Real Double-Slit Experiment: Unraveling Quantum Mystery

[SenseChange]

Central to the mystery of the quantum world are the ramifications of the famed 'double-slit experiment', in which the same electron, it turns out, can be in two places at the same time. Alot of the 'strangeness', mysteriousness etc stems from this experiment, for as Feynman put it in the Character of Physical Law, "any other situation in quantum mechanics...can always be explained by saying, 'You remember the case of the experiment with the two holes? It's the same thing.'"

It was only recently that I found out that the real experiment doesn't involve shooting an electron gun (or some such thing) through a wall with two slits towards a detector on the other side, that this is all an analogy for the real experiment, which involves shocking quartz crystals (or something like that). Does anybody have the details of the real experiment, or know where I can look at it?

 

[inha]

Where did you find that out? There are a gazillion demostrations of the real real double slit experiments (the one with the electron gun).

 

[abszero]

What you are talking about is doing electron diffraction experiments using a crystal lattice as your grating, rather than two (or more) slits in a wall. You can do the same thing with graphite, or any other solids with a regular structure.

 

[SenseChange]

Forgive me, I got confused. I came across the following quote from Feynman and I mistakenly thought it still held true:

"We should say right away that you should not try to set up this experiment. This experiment has never been done in just this way. The trouble is that the apparatus would have to be made on an impossibly small scale to show the effects we are interested in. We are doing a "thought experiment", which we have chosen because it is easy to think about..."
The following article helped to shed some light on the matter for me:
http://physicsweb.org/articles/world/15/9/1

In that article it states that a fella named Jönsson did the actual experiment using up to five slits in a wall, shortly after Feynman made the above quote.

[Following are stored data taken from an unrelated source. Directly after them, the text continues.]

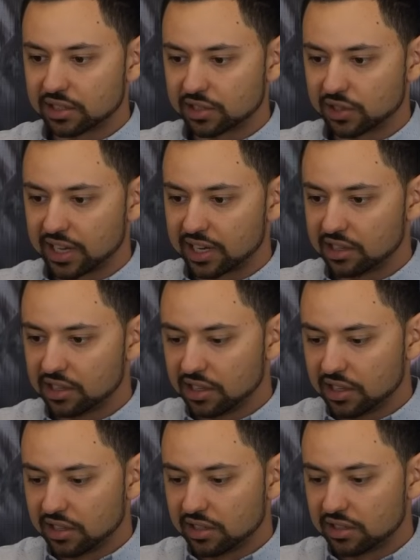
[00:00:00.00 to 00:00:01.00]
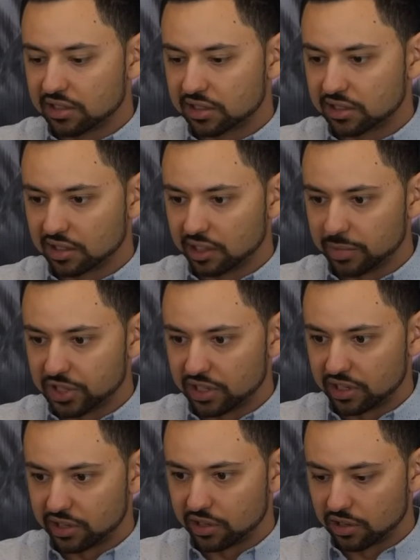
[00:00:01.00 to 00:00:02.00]
So that slips
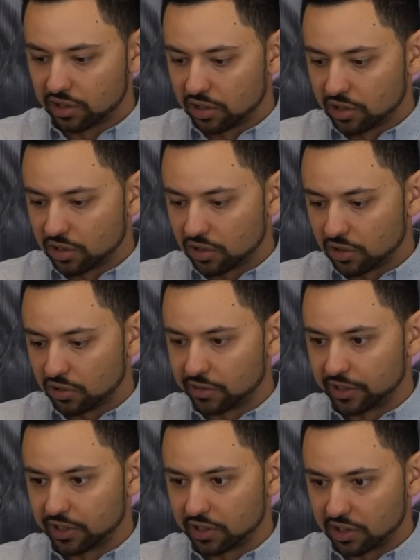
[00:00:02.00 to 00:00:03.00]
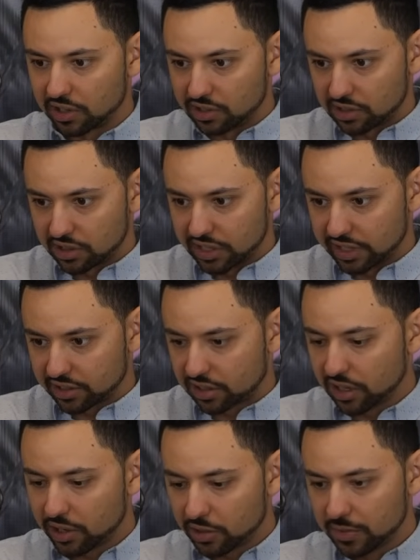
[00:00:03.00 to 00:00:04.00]
in over here like
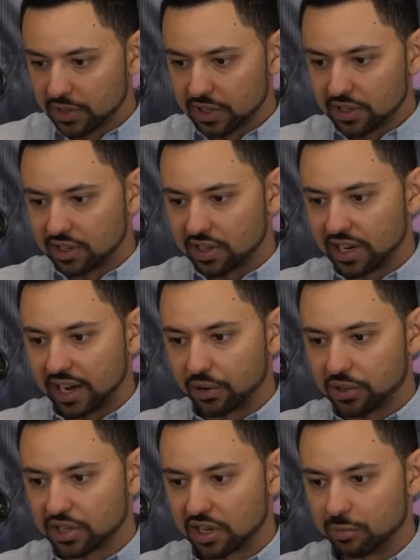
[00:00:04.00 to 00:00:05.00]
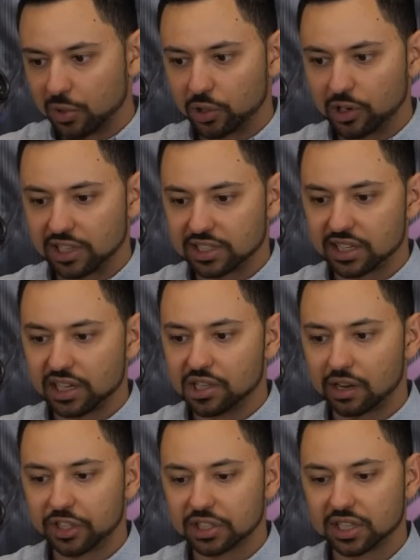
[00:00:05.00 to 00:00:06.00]
so. And now it's on a motorized stage.
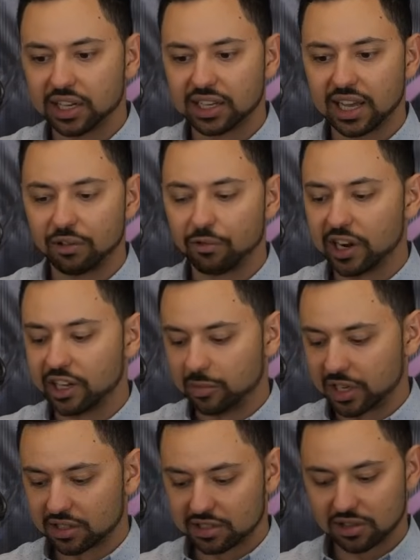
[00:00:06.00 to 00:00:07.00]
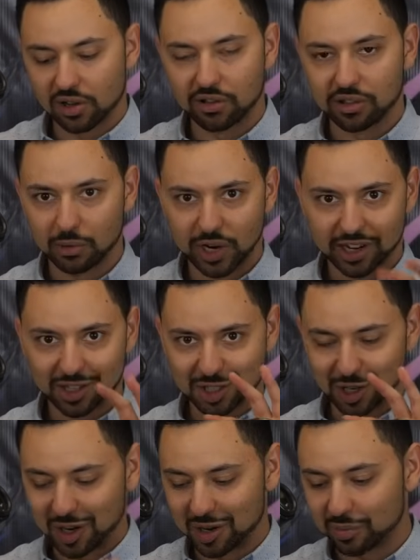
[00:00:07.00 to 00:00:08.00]
Obviously, I can't run it because all the wires
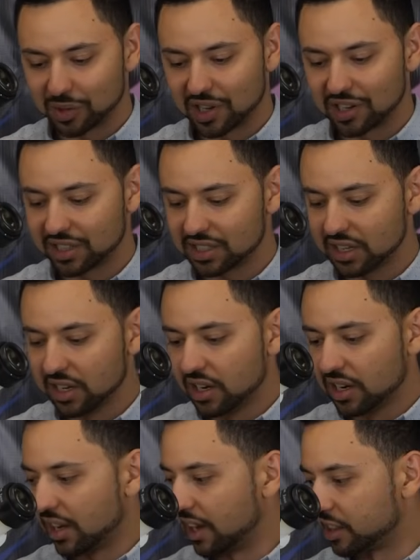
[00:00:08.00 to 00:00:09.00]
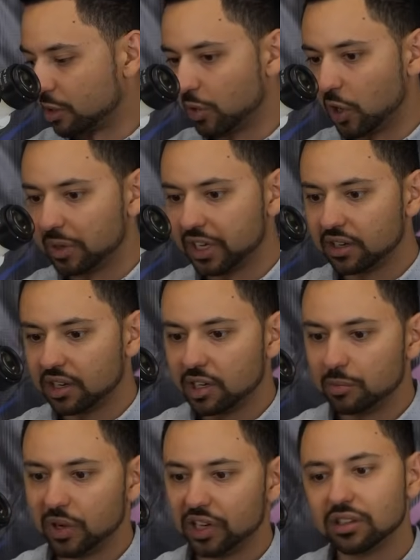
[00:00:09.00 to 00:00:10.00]
are unplugged at the moment,
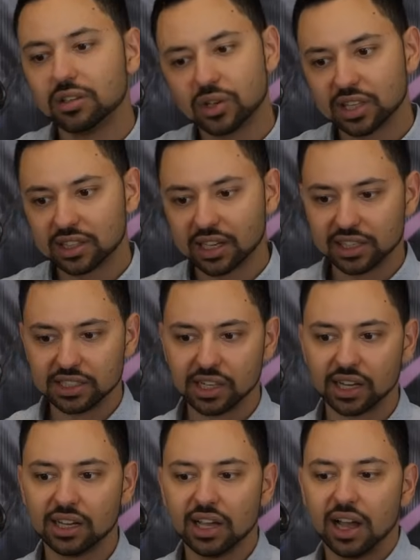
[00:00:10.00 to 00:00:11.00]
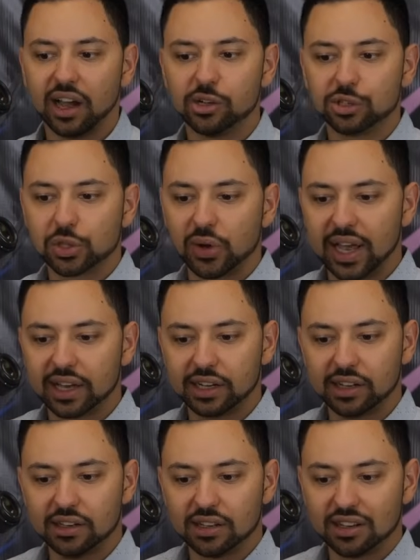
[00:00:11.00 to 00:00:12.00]
but you get the idea. I also
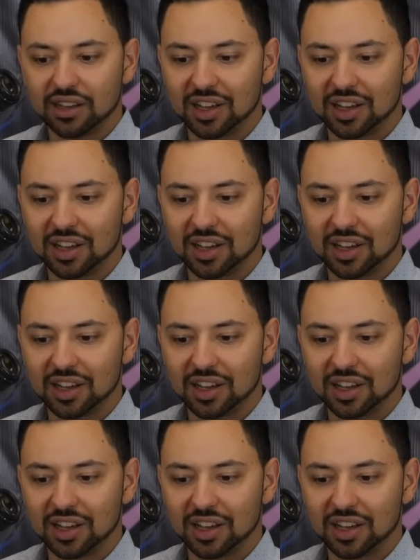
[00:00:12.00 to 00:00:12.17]
added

So, not only can the electron be in two places at the same time, but five? Is there then any limit to the number of holes through which an electron can be at the same time, then? What about a range between these slits, has that been investigated? At what distance - between slits - is an electron unable to travel through two or more slits at the same time?

Any links or knowledge much appreciated.

 

[ZapperZ]

I think you're missing the "punch line" here. Don't start with "electrons can be at many places at one time". Start with "electrons are described by a deBroglie wavelength".

Once you have understood what that is, then you will no longer feel the need to want to know if an electron passes through 2 slits, 3 slits, etc... because you would have associated that with an analogy to light.

Note that the "superposition in space", which is essentially the effect you're asking here, is VERY apparent in chemistry. H2 molecules, NH3 molecules, etc. exhibit properties such as bonding-antibonding bonds that can only be explained when an electron occupies several different locations simultaneously.

Zz.

 

[SenseChange]

So, in regards to my question about the range between slits through which the same electron can appear, would the answer be one deBroglie wavelength?

 

[abszero]

You're thinking about this the wrong way. Unless you are attempting to measure which slit the electron is passing through at a given time, it doesn't make sense to ask the question "which slit does the electron go through?" because there's no possible way of knowing. It behaves as if it were a wave that hit the slits, but this does not imply that the electron is behaving like a classical wave part of the time, and then we measure it and it becomes a classical particle. It's some quantum object in between that is neither.

 

[woodsy2k]

Exactly. I believe we must think of the electron as a wave of probability. One can't measure the electron at either of the slits as this will destroy the pattern. This suggests that it goes through both slits. However, we must also think about the fact that if it does go through both slits, where will it appear (register in a detector) on the screen? This is where quantum jumps are involved. This is where the electron changes from being a wave of probability, to an electron again (hence it is detected).

So as said, It is some quantum object that we do not know about yet.